Karen, my deepest sympathies for your loss. my heart goes out to u in this difficult time. healing thoughts and prayers sent your way. just remember that he will always be by your side, no matter what and he will be waiting to meet you over the rainbow bridge.

 

and we all know what you mean about Remy not being "just a dog" our pets are our fur babies, just like teddy is the best friend i have ever had and love him with all my heart and soul. my heart really goes out to you. i am so sorry for your loss 

So sorry to hear about Remy.  No matter how many times a pet passes or is looking to you for mercy...it is never easy!

When a pet becomes a part of your family, it is a bond for life.  No matter how quiet or noisy your pet was in its life...that

quiet and feeling of loss after they are gone is the worst part.  You pray that you did the right thing for them and know it

your heart that you did.  The only thing you can do at this point is take one day at a time.

 

When we lost Ranger our Lab Mix suddenly 5 years ago, I wanted to wait for a period of time before we got another pet.
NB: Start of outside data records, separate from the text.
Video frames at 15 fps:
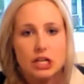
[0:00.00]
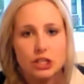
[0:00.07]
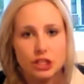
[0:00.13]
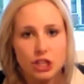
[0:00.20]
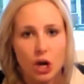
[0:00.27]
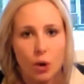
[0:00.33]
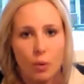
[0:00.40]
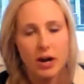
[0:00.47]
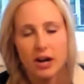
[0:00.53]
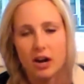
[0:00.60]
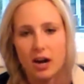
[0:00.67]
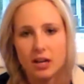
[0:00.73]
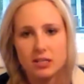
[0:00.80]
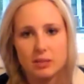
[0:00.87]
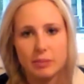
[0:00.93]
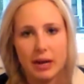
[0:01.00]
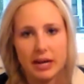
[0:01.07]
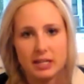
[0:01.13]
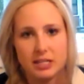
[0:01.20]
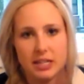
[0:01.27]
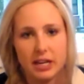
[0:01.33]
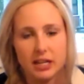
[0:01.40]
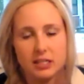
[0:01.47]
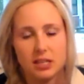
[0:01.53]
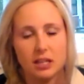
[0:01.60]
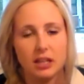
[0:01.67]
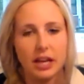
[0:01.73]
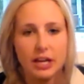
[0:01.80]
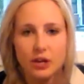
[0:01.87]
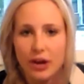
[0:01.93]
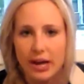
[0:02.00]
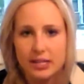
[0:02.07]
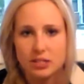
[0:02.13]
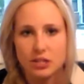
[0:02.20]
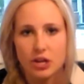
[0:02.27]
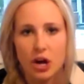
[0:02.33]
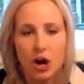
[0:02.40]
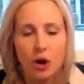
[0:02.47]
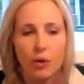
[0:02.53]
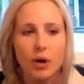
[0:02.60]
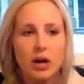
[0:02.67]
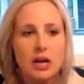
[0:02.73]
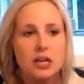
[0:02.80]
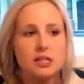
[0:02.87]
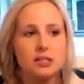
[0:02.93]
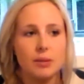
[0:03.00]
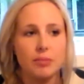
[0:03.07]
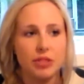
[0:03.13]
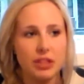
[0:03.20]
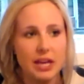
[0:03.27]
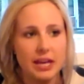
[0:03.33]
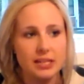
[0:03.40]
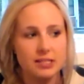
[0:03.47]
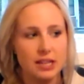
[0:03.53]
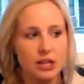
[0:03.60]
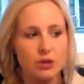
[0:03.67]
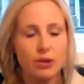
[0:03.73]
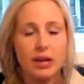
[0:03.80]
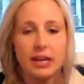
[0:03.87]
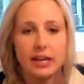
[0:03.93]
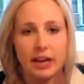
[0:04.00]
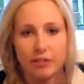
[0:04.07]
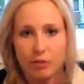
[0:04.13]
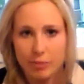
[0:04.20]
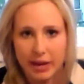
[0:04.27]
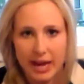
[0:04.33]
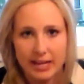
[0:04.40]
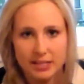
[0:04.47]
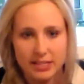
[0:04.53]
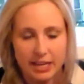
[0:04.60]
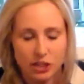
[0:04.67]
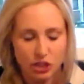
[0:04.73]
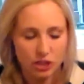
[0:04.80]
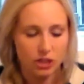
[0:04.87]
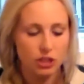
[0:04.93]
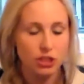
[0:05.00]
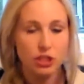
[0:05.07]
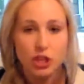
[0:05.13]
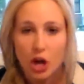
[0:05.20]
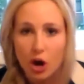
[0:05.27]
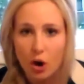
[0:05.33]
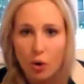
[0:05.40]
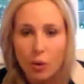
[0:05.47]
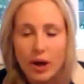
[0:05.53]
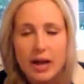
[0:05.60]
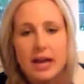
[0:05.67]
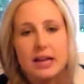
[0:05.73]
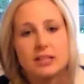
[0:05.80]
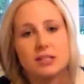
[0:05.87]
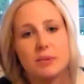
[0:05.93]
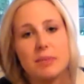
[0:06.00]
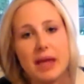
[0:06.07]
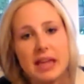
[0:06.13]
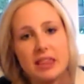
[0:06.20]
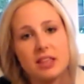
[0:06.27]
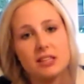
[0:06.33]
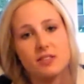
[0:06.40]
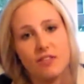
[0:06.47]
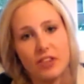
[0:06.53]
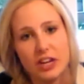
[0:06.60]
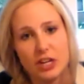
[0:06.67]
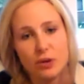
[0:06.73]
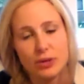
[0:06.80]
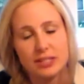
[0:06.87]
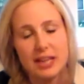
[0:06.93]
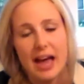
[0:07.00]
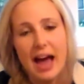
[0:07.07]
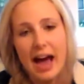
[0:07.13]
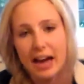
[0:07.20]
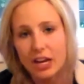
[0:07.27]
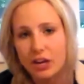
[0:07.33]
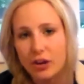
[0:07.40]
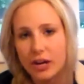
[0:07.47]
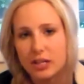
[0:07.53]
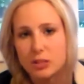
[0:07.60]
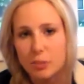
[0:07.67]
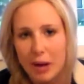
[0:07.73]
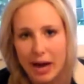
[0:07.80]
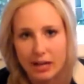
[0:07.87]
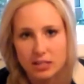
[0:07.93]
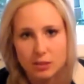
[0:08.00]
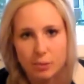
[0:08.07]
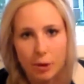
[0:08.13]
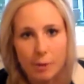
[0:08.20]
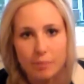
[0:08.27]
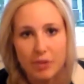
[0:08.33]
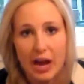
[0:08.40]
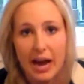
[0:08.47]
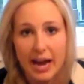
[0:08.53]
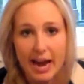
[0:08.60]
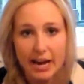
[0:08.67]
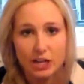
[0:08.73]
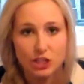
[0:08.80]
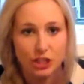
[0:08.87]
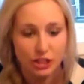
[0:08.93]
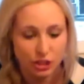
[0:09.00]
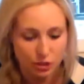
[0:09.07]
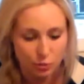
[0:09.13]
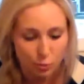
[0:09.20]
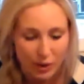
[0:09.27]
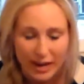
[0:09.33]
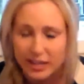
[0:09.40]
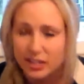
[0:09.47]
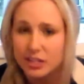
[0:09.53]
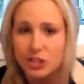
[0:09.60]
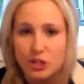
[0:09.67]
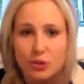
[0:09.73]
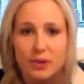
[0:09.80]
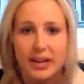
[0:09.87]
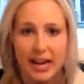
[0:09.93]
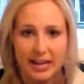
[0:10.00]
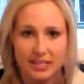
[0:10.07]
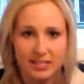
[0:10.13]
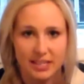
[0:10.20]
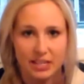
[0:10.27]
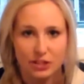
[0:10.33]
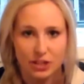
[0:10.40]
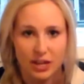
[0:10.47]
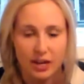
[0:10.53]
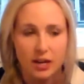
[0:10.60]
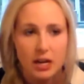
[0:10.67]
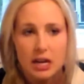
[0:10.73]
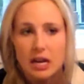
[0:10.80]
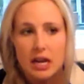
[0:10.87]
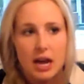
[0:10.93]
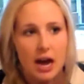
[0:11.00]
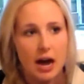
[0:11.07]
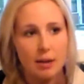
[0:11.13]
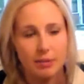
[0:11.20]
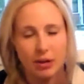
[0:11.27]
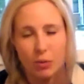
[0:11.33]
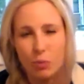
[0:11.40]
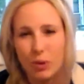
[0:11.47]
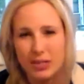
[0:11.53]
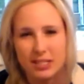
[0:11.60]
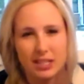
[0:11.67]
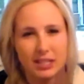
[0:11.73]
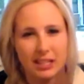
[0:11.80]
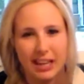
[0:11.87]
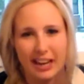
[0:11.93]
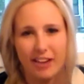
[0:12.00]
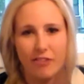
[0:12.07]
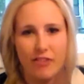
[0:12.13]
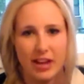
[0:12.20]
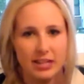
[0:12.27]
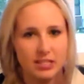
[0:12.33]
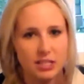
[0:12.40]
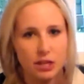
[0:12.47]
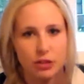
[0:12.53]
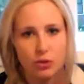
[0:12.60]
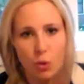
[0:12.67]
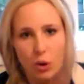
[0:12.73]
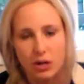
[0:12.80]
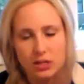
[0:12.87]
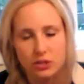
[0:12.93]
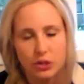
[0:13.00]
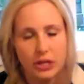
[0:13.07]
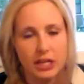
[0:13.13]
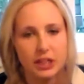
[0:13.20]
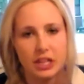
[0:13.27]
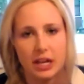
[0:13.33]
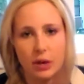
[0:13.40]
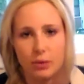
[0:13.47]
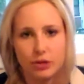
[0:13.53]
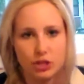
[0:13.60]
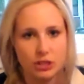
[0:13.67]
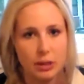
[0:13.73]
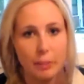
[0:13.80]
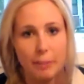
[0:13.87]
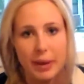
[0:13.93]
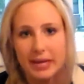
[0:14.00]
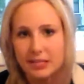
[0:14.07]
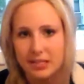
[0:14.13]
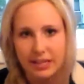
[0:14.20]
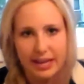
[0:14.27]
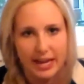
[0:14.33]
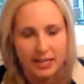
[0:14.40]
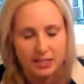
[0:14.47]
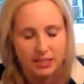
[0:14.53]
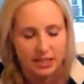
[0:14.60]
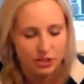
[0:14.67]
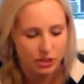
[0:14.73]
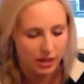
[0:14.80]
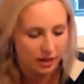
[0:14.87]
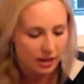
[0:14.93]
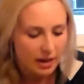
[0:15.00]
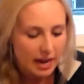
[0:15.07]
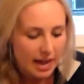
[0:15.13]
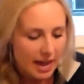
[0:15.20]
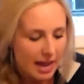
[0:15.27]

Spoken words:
So what an awesome idea to let you guys know some things that you can get from a gas station. So to make this video as accurate as possible, I actually just went to a gas station, and it wasn't like a fancy Thornton's or anything. It was just a basic gas station,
Well, that didn't happen...my husband and I could not stand to be in the house because Ranger was not there.  We met

Radar, our "crazy Corgi," a few days later and the rest is history.  While that is not the norm for most, as we had Ranger for nearly 12 years.  I still remember vividly the day he passed and the special place he has in our hearts. 

 

Radar is a totally different personality than Ranger, but he came along at the right time for us.

Take Care

MM

I'm so sorry you lost your "puppy".  When you wrote, "it does not feel right to not have him here", I cried.  My MaGuire has been gone now for one week and I believe I know exactly how you feel.  I've been trying to adjust, but it's going to take a while.  I keep looking and listening for him.  And I come to this site to look at other Corgis to make me feel better.  It is very hard so take good care!!! 
Oh Karen and Rob, my heart breaks for you both.  Tucker and I are sending you {{{{HUGS}}} and will light a candle for your little Remy tonight.  God Bless and keep you both during this hard time.  Tucker and Cindi
I know Remy is over the Rainbow Bridge playing with my Heston. Our thoughts and prayers are with you and yours. <3
Oh Karen, I was just looking at your photos...I'm so sorry about Remy. He is smiling in all your photos; what a precious soul he is. It's obvious you gave him a wonderful life and he was a lucky dog to be loved by you.
It is with tears in my eyes that I tell you how sorry I am for the loss of Remy.  The people who would say he was "just a dog" don't take the words "family pet" to heart.  He was simply family and of course you feel his loss deeply.  God bless you.